**WORK INSTRUCTIONS**
Write out the entries exactly. None of the pictures should appear in the copy.

**EXERCISE MATERIALS**
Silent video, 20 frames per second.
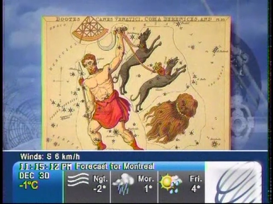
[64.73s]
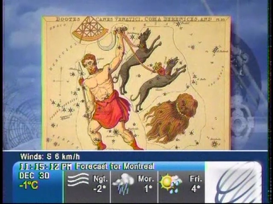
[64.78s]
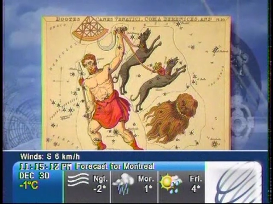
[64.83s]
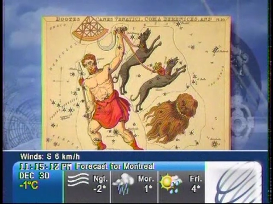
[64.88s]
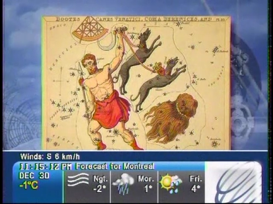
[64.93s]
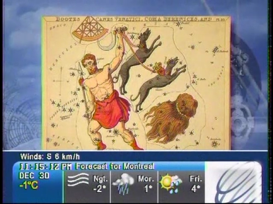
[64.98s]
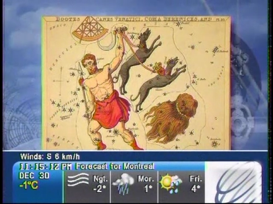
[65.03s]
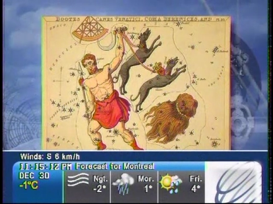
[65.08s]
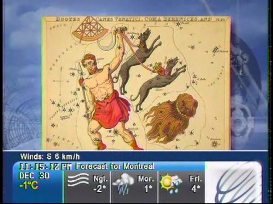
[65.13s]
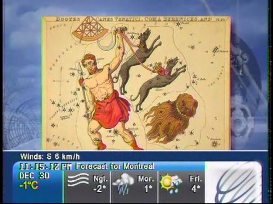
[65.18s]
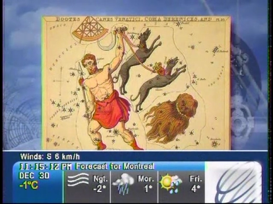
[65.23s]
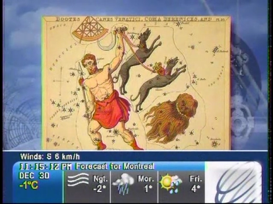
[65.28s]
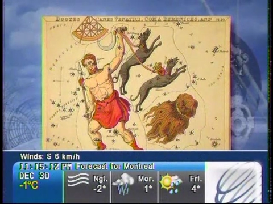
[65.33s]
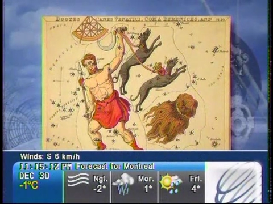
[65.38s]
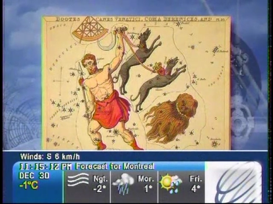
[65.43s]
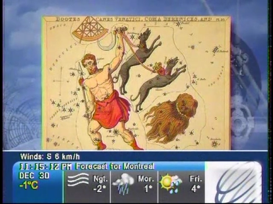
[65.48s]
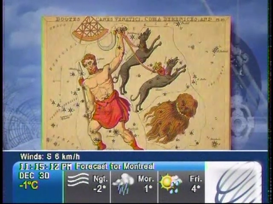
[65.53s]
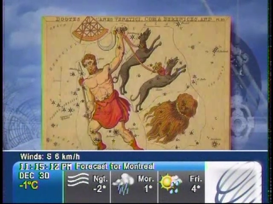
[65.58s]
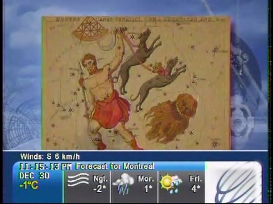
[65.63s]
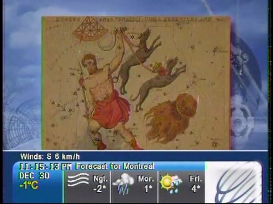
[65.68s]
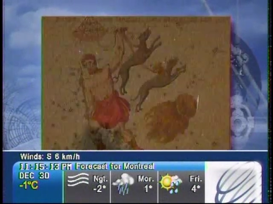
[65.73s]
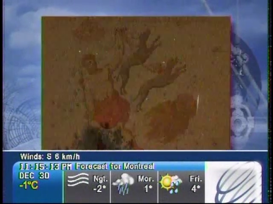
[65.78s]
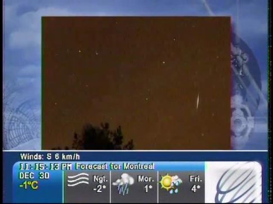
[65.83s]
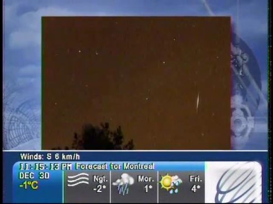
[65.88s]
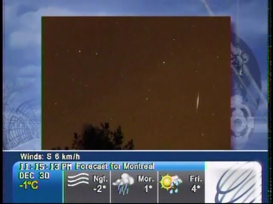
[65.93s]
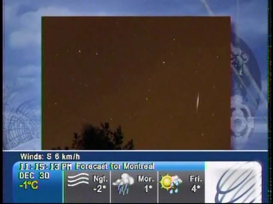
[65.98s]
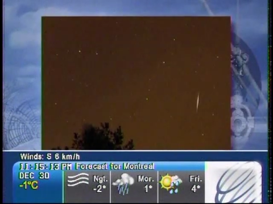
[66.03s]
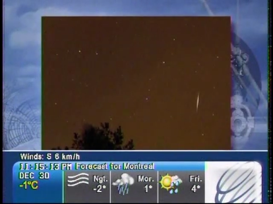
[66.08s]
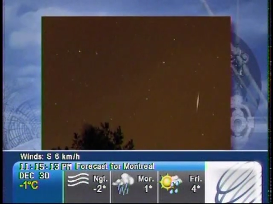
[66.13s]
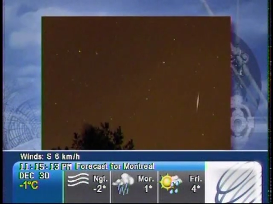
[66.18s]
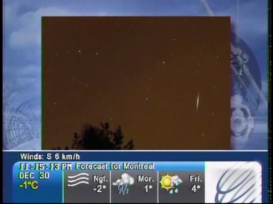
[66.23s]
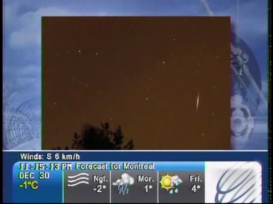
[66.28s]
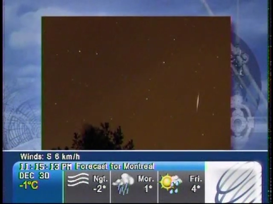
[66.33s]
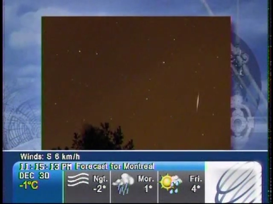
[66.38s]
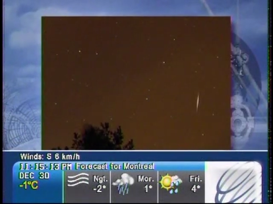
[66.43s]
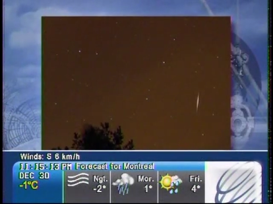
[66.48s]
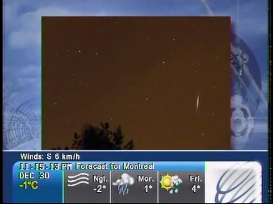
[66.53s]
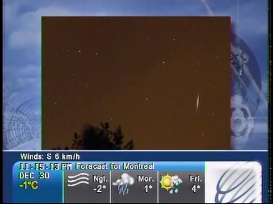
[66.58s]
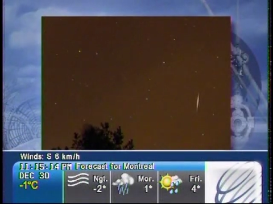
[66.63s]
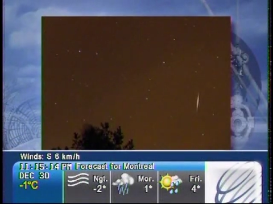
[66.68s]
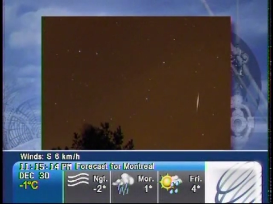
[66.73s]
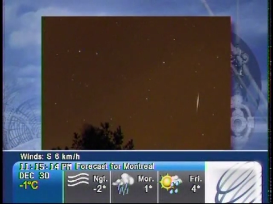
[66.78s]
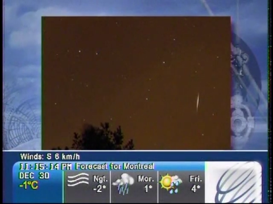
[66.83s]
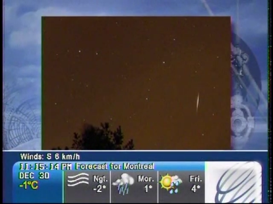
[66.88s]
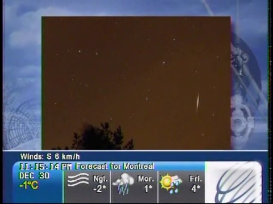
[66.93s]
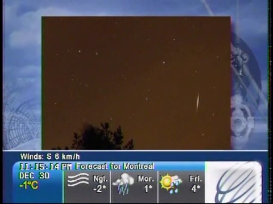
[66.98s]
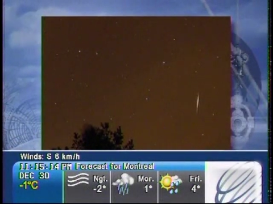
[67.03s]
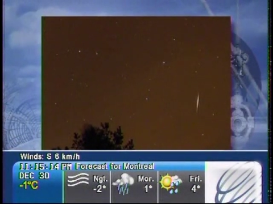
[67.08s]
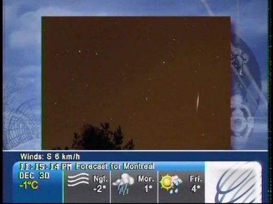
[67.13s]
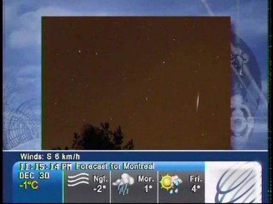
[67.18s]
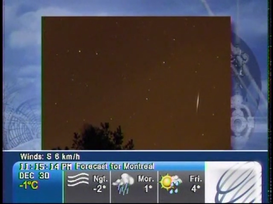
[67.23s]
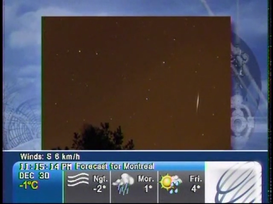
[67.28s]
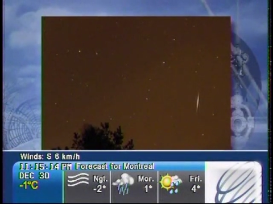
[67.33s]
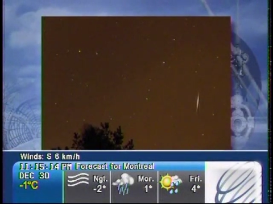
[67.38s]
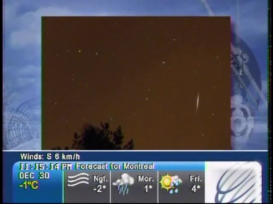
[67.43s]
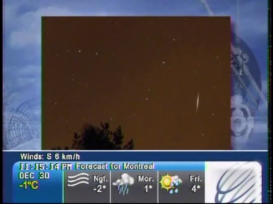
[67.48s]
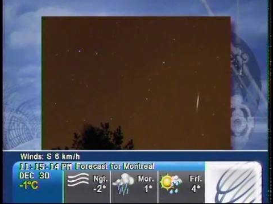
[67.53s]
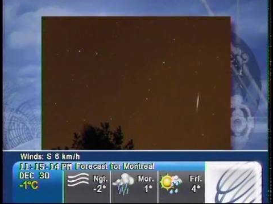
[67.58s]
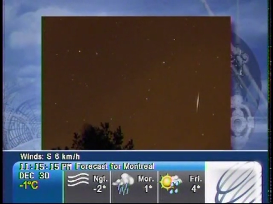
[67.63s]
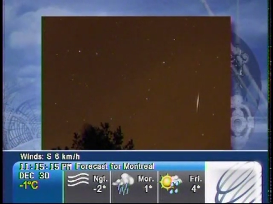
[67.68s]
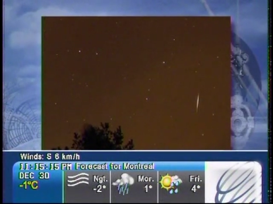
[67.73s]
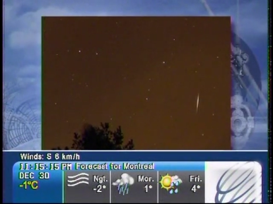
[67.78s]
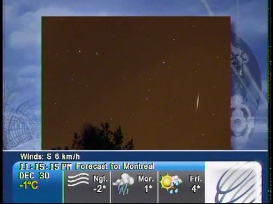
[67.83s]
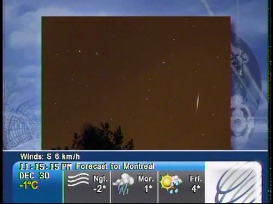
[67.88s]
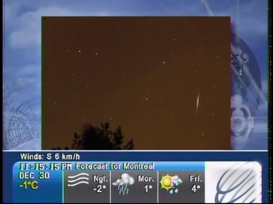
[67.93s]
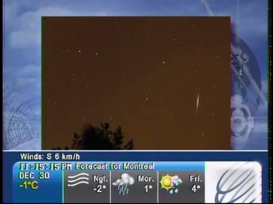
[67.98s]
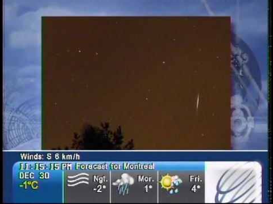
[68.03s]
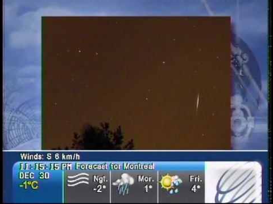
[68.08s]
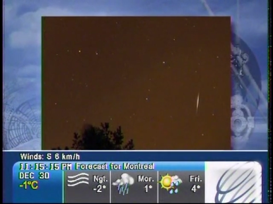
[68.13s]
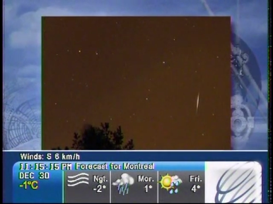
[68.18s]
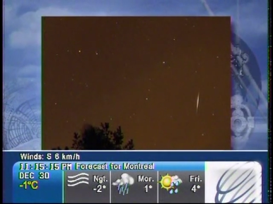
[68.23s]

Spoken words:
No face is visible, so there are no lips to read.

**ANSWER BOX**
Silent video, 20 frames per second.
[64.73s]
[64.78s]
[64.83s]
[64.88s]
[64.93s]
[64.98s]
[65.03s]
[65.08s]
[65.13s]
[65.18s]
[65.23s]
[65.28s]
[65.33s]
[65.38s]
[65.43s]
[65.48s]
[65.53s]
[65.58s]
[65.63s]
[65.68s]
[65.73s]
[65.78s]
[65.83s]
[65.88s]
[65.93s]
[65.98s]
[66.03s]
[66.08s]
[66.13s]
[66.18s]
[66.23s]
[66.28s]
[66.33s]
[66.38s]
[66.43s]
[66.48s]
[66.53s]
[66.58s]
[66.63s]
[66.68s]
[66.73s]
[66.78s]
[66.83s]
[66.88s]
[66.93s]
[66.98s]
[67.03s]
[67.08s]
[67.13s]
[67.18s]
[67.23s]
[67.28s]
[67.33s]
[67.38s]
[67.43s]
[67.48s]
[67.53s]
[67.58s]
[67.63s]
[67.68s]
[67.73s]
[67.78s]
[67.83s]
[67.88s]
[67.93s]
[67.98s]
[68.03s]
[68.08s]
[68.13s]
[68.18s]
[68.23s]

Spoken words:
No face is visible, so there are no lips to read.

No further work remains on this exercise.